Beberapa menit kemudian dia kembali membawa segelas kopi. "Ini kopinya, Mbah."
"Persembahkan aromanya untuk hujan, minta hujannya pindah dulu ke kota lain, sebab kamu mau lewat." Tutur Mbah Sukmo.
   Satrio mempraktikkan petunjuk Mbah Sukmo. Dia berjalan menuju pinggir saung sambil memegang segelas kopi, meletakkannya di bangku teras dengan hati-hati, sambil berbisik, "Puniko unjuk dahar sekedaripun. Monggo dipun tampi pisungsun saking Satrio."
   Satrio menengadah ke langit, kedua tangannya mengembang merentang seiring pandangan mata. Rambutnya yang ikal agak gondrong  terkena tampias air hujan, hingga terlihat titik-titik bening seperti embun.

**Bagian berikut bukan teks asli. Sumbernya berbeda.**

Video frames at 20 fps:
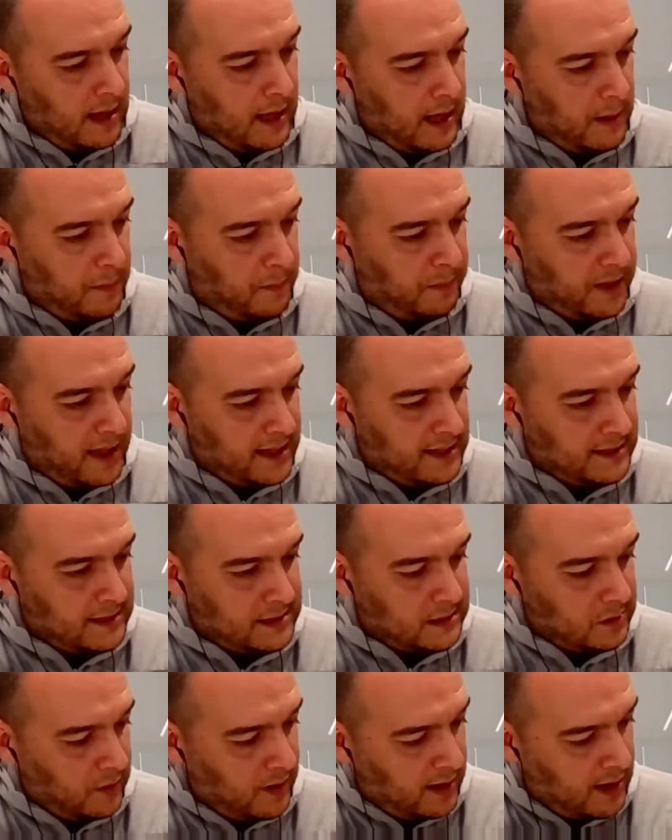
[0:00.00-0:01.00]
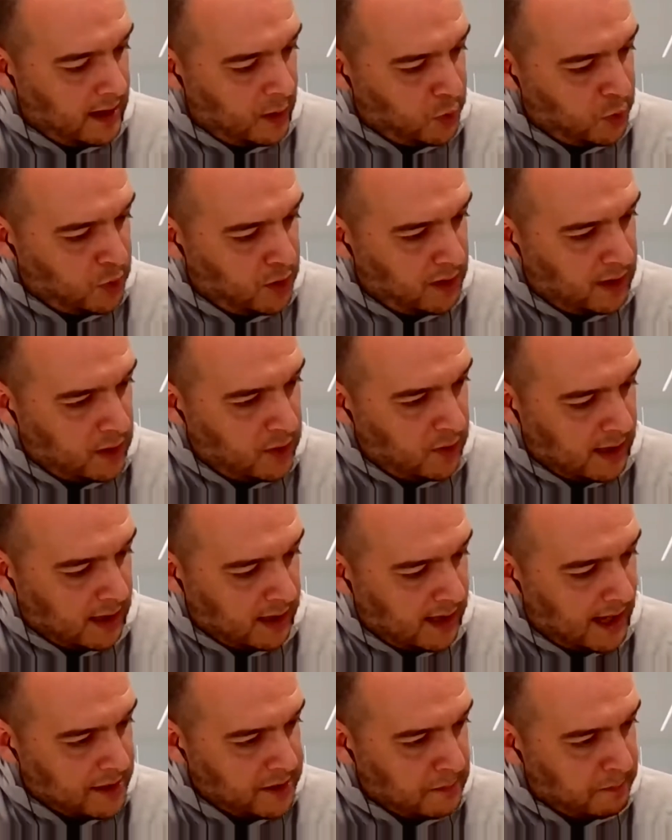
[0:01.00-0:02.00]
a place where you can
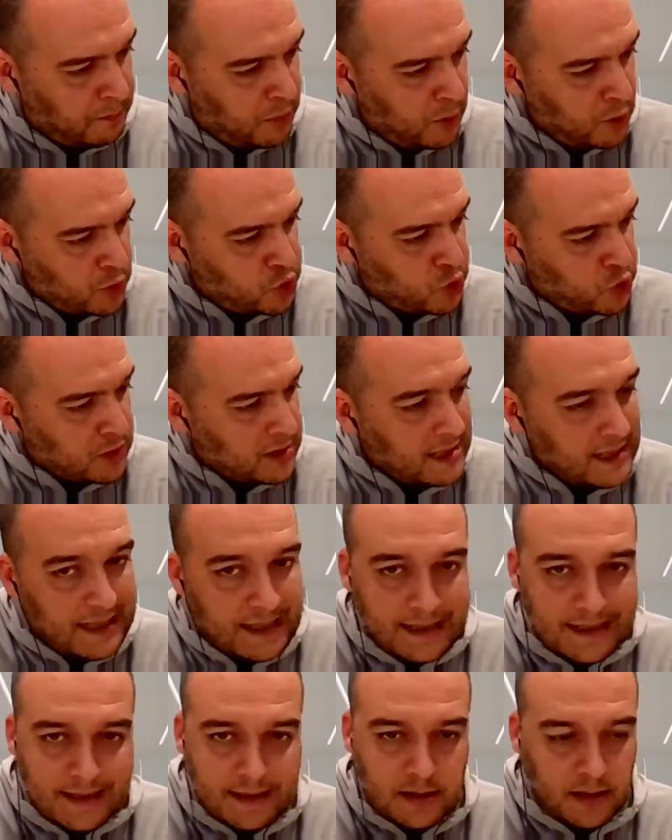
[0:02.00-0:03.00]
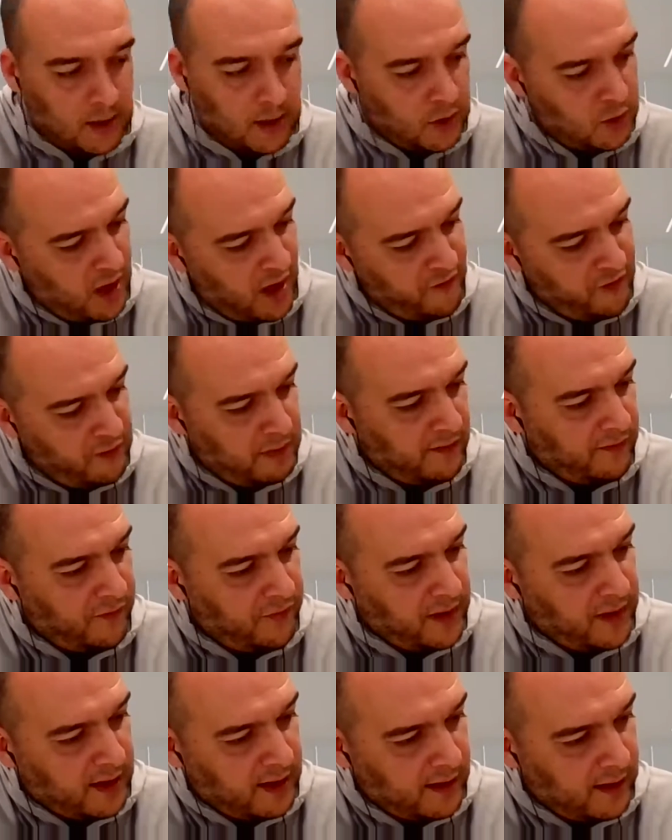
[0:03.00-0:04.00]
gather Portuguese and you have a
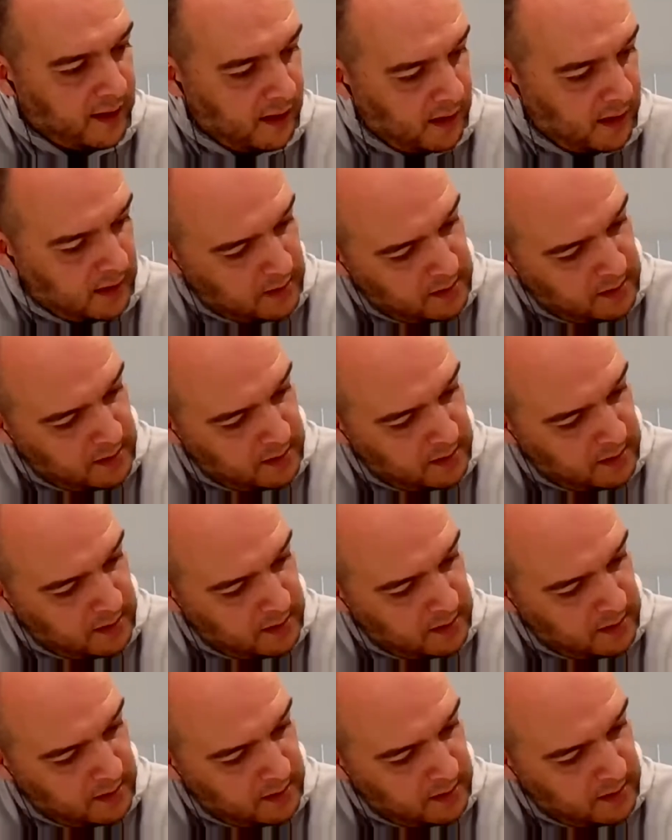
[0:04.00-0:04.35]
Benfica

   Tiga puluh menit kemudian hujan pun redalah, bahkan berhenti.
   Satrio menangkupkan kedua tangan di wajahnya, lalu menatap cakrawala, "Wah... luar biasa! Kopi ini sungguh dahsyat, ajaib, bisa menghentikan hujan!" Satrio tersenyum lebar. Pemuda tampan berkulit sawo matang itu pun merunduk hormat pada Mbah Sukmo.

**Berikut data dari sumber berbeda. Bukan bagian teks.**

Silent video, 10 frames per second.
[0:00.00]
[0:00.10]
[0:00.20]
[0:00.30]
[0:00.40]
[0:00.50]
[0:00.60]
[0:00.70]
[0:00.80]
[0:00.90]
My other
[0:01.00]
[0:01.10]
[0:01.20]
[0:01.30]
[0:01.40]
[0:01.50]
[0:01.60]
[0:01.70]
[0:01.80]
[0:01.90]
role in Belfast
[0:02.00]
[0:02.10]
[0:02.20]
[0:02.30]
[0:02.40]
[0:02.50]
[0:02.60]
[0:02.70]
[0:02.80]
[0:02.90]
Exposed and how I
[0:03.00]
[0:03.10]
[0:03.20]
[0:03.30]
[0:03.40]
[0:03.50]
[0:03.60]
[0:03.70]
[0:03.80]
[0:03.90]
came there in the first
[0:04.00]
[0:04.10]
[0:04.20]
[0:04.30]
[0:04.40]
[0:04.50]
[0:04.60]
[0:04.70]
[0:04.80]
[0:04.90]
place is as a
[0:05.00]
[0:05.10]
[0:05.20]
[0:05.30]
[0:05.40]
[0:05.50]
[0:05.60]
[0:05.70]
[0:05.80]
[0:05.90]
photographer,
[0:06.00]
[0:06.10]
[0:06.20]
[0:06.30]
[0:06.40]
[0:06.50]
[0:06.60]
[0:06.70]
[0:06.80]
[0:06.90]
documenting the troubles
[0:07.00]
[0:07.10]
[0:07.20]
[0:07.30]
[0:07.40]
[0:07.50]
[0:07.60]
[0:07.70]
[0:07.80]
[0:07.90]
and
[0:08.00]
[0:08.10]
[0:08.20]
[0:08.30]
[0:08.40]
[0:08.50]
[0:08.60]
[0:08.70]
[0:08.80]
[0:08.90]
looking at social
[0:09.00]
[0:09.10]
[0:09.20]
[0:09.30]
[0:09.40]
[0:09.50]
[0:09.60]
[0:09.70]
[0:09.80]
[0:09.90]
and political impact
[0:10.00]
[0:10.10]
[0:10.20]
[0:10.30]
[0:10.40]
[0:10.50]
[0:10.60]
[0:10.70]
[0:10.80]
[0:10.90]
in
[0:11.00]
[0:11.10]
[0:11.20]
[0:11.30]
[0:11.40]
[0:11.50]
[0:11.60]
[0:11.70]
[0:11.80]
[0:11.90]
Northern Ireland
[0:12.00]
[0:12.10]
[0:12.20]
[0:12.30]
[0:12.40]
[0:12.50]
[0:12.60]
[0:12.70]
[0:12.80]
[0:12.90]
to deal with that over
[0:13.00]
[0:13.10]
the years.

"Karena kau memberikannya dengan tulus. Dan tepat sekali, kopimu memang dahyat dan ajaib, karena dari awal sampai akhir, diproses dengan penuh cinta kasih." Mbah Sukmo tersenyum.

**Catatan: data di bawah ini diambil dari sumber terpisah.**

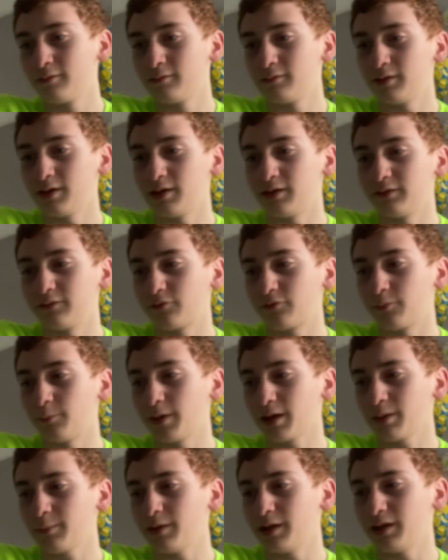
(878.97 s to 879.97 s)
And for
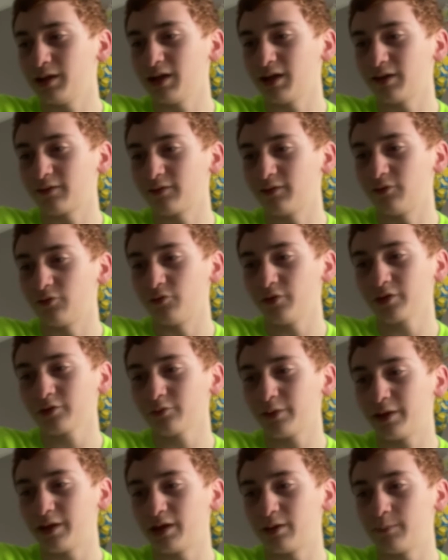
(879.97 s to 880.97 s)
Mega Man.EXE's
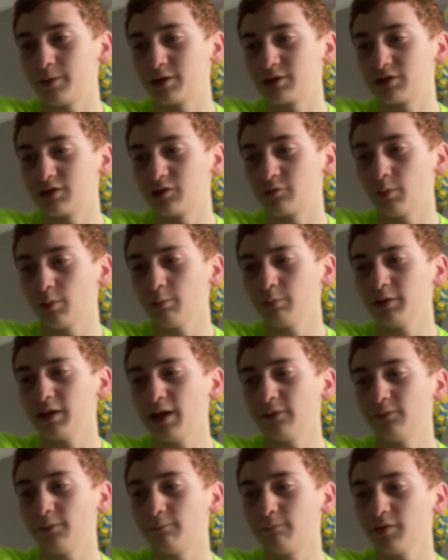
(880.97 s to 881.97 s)
victory animations, one would have
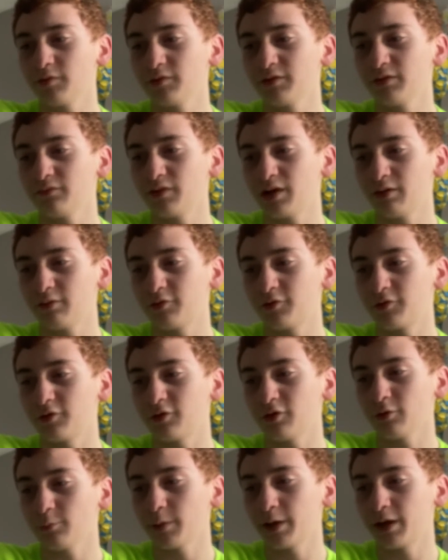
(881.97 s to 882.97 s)
him busting viruses all
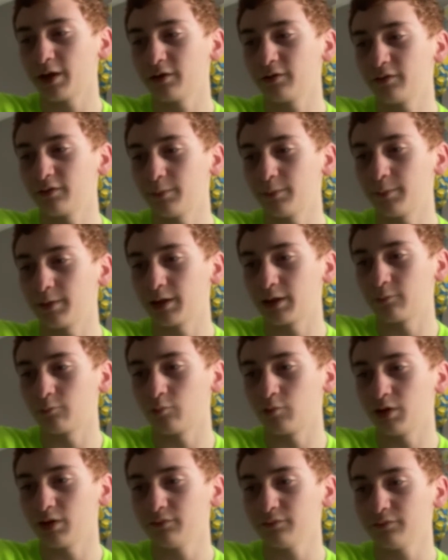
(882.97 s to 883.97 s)
around and then making
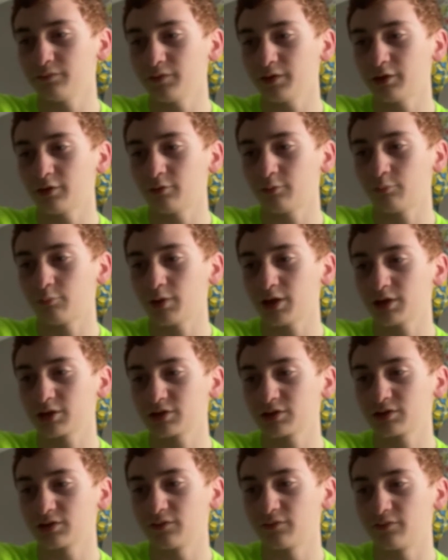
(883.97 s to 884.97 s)
one final rush
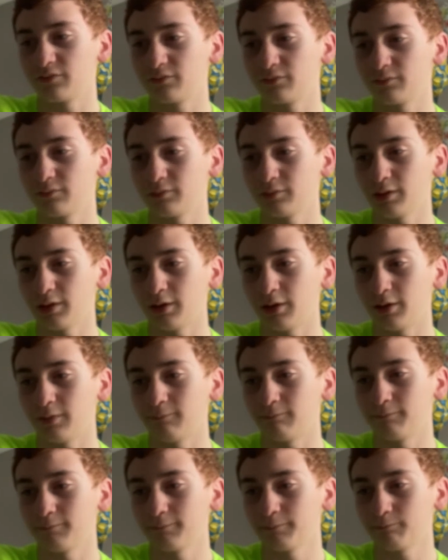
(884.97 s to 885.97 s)
to
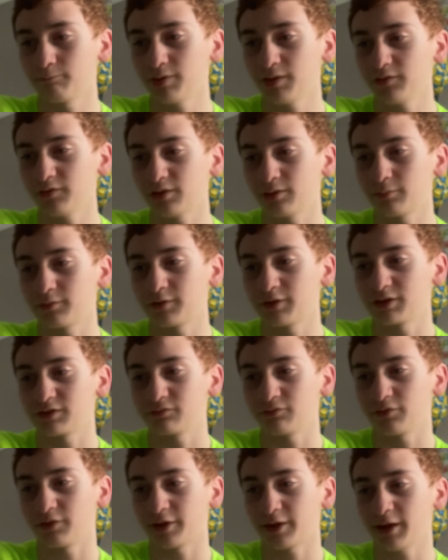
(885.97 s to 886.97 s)
busting position
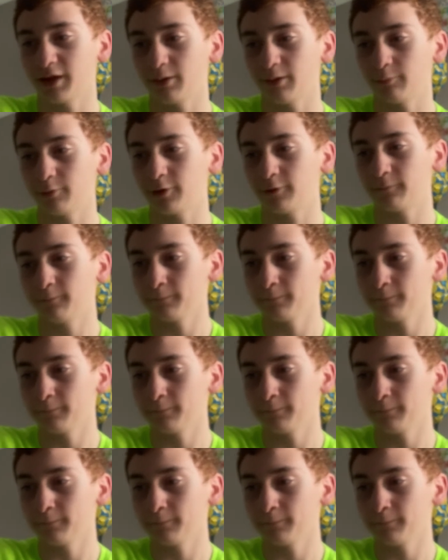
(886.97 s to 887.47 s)
for the camera.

"Keren, Mbah! Saya sudah punya merek untuk kopi saya, yaitu..., KOPI SEJATI." Satrio menggerakkan alisnya, menatap Mbah Sukmo, tanda meminta persetujuan.
"Iya, bagus, KOPI SEJATI: ditanam, dirawat, diproses, dan disajikan sepenuh hati dengan cinta kasih." Mbah Sukmo tersenyum lebar.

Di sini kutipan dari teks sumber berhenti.